Hinter den Lamellen befindet sich eine Pfosten-Riegel-Fassade mit geschosshohen Fassadenelementen und Öffnungsflügeln, deren Öffnungsweite zur Absturzsicherung begrenzt ist. Um den Eindruck der „durchlaufenden roten Lamellen“ zu verstärken, sind die Geschossdecken hinter den Lamellen mit Fassadenelementen aus dunklem Granit verkleidet. „Mit den 75 cm tiefen Lamellen reagieren wir auf die denkmalgeschützte Fassade des Broschek-Hauses“, erklärt Architekt Poitiers und weist auf die markanten, gemauerten Risalite der Höger-Fassade. „Zunächst wünschte die Denkmalbehörde im Neubau eine Lochfassade wie beim Broschek-Haus. Aus Kostengründen wurde es dann eine Pfosten-Riegel-Konstruktion.“
Ursprünglich hatten die Planer grün-glasierte Lamellen als Komplementärfarbe zu den dunkelroten Ziegeln des Nachbarn ausgewählt. Das Rot war Wunsch des Oberbaudirektors. „Wir wollten eigentlich ein Racing-Green“, bemerkt Poitiers schmunzelnd.
Fassadenkonstruktion
Die mit Keramik verkleideten Lisenen verdecken die Koppelpfosten der Pfosten-Riegel-Fassade. Eine besondere konstruktive Herausforderung war die Zusammenführung der verschiedenen Bauteile im Bereich der schmalen Betondecken: Befestigungskonsolen für die Lisenen, Isokörbe für die auskragenden, weißen Betonteile, Anker für die vorgesetzten dunklen Natursteinfassaden und die Zargenanschlüsse und Abdichtungen für die Fensterelementkonstruktionen mussten hier auf engstem Raum angebracht werden. Gebäudebewegungen und Ausdehnmöglichkeiten der verschiedenen Elemente waren ebenfalls zu beachten. „Wir haben die Fugen bewusst als Gestaltungselement eingesetzt, indem wir sie noch ein wenig übertreiben“, erklärt der Planer.

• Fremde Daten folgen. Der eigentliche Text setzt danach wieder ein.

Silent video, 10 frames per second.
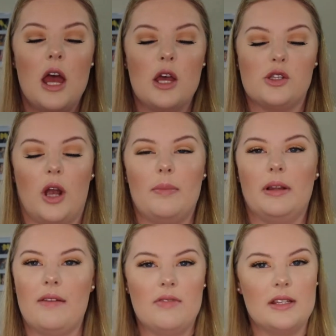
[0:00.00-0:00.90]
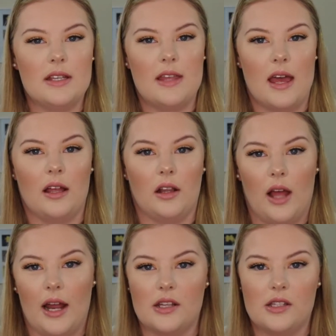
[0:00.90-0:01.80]
So I believe this is their
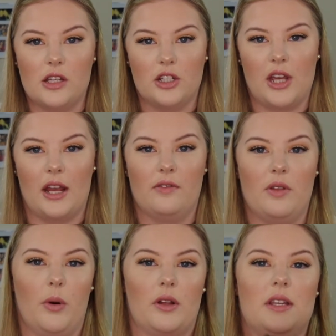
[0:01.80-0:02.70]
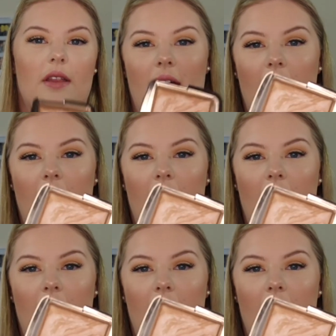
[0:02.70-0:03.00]
lightest shade of the bronzer that theySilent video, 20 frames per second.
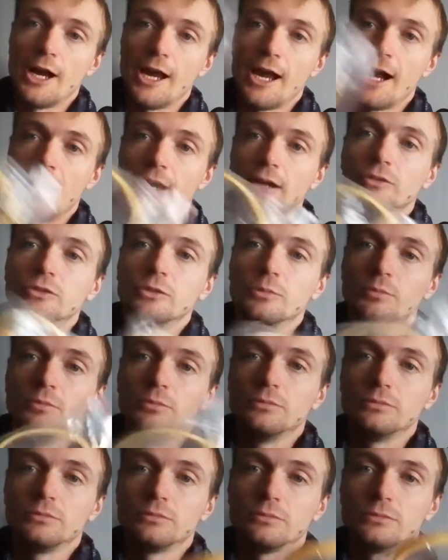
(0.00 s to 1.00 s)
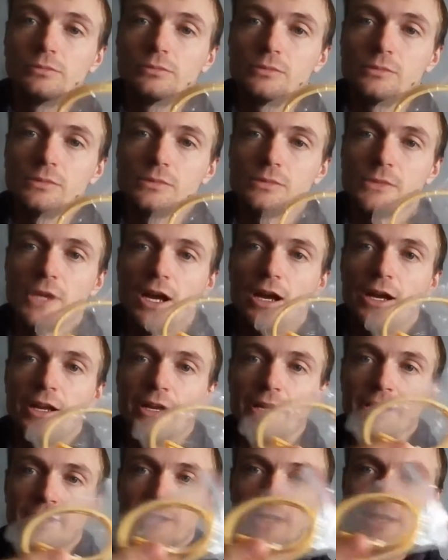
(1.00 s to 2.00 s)
have an
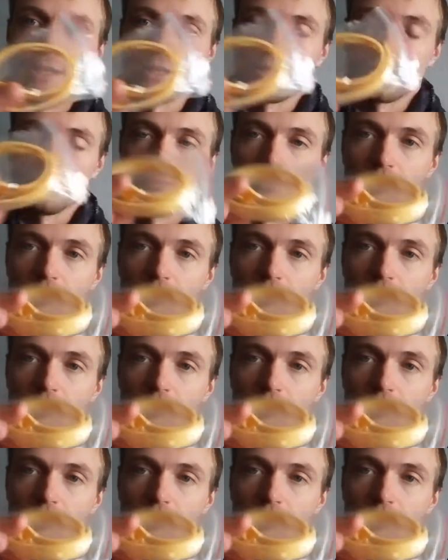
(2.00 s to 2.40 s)
insect.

Die großformatigen Keramikelemente sind an einer Stahl-Unterkonstruktion befestigt, die mit Ankerplatten an den Geschossdecken bzw. über Bolzen auf den weißen Stahlbetonfertigteilen befestigt sind. Der Sonnenschutz im Bereich der Keramik-Lisenen wird hinter den Natursteinverkleidungen in verdeckt liegenden Schienen geführt. Im Staffelgeschoss dagegen liegen die an Seilen geführten Aluminium-Raffstore-Anlagen sichtbar vor den Glasfassaden.
Keramikelemente
Von weitem wirken die roten Keramik-Lisenen wie aufgefädelte „Keramik-Lamellen“, die die Fassadenrundung betonen. Erst bei näherer Betrachtung entdeckt man, dass es sich um mehrere, übereinander angebrachte Terracotta-Blenden handelt, die sich nach vorne verjüngen und so wie „Keramik-Schwerter“ wirken. Die verwendeten Keramikelemente werden im Strangpressverfahren mit Hilfe einer individuell hergestellten Extrusionsform gefertigt und nach dem Trocknungsprozess zunächst unglasiert gebrannt. Nach diesem Erstbrand ist es möglich die „Tonscherben“ zu schneiden, sodass exakte, saubere Kanten entstehen. Erst danach wird eine speziell entwickelte Effektglasur auf die Elemente aufgebracht und ein zweites Mal gebrannt. Dadurch erreicht man Fassadenelemente in außerordentlicher Qualität. Die Glasuren im Zweitbrandverfahren wirken farblich besonders brilliant.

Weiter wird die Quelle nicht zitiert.